What you will do: Could you transcribe the records below exactly, leaving out every picture?

The input:

[Start of section]

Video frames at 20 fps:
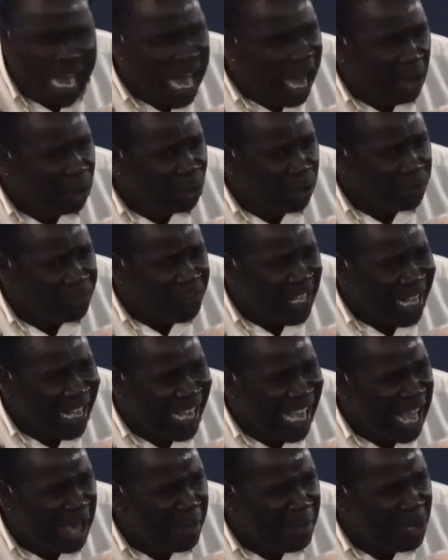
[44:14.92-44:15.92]
out of the
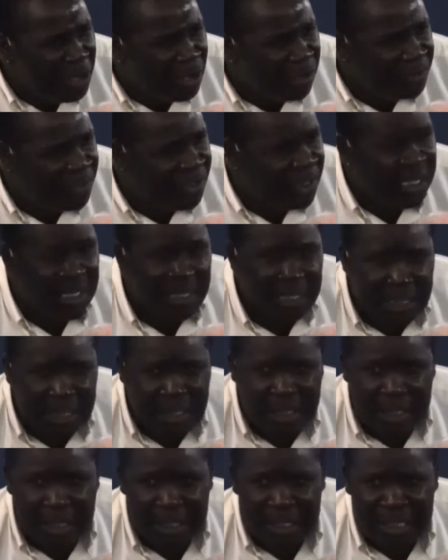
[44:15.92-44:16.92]
garment of
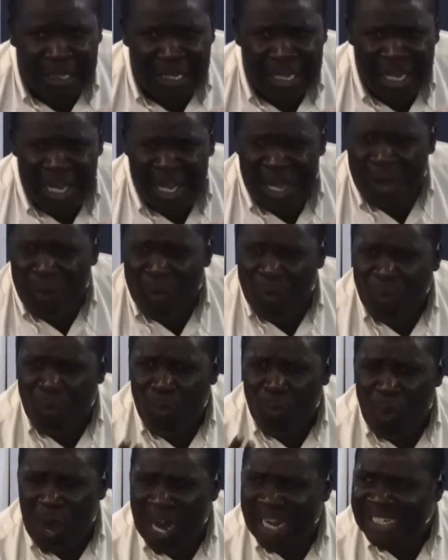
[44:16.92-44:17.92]
Jesus.
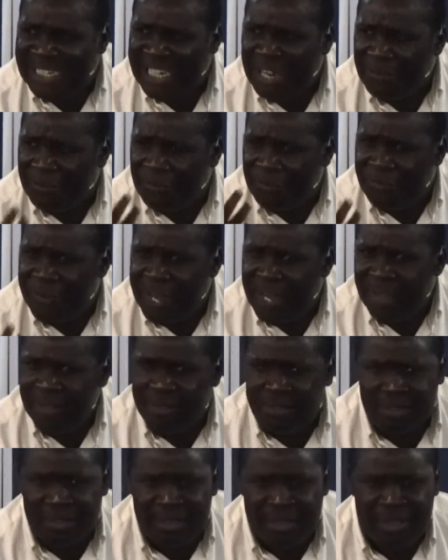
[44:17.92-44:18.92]
What a
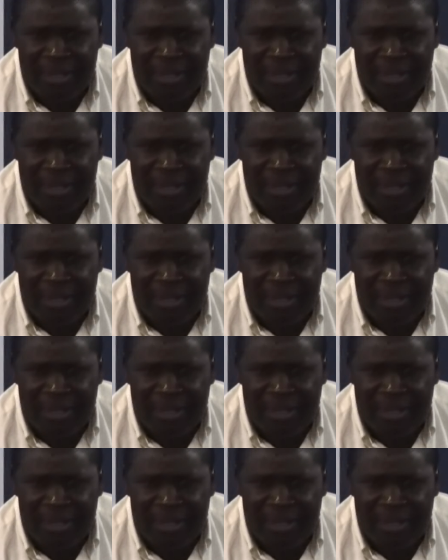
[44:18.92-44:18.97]
faith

[End of section]

Task answer:
Video frames at 20 fps:
[44:14.92-44:15.92]
out of the
[44:15.92-44:16.92]
garment of
[44:16.92-44:17.92]
Jesus.
[44:17.92-44:18.92]
What a
[44:18.92-44:18.97]
faith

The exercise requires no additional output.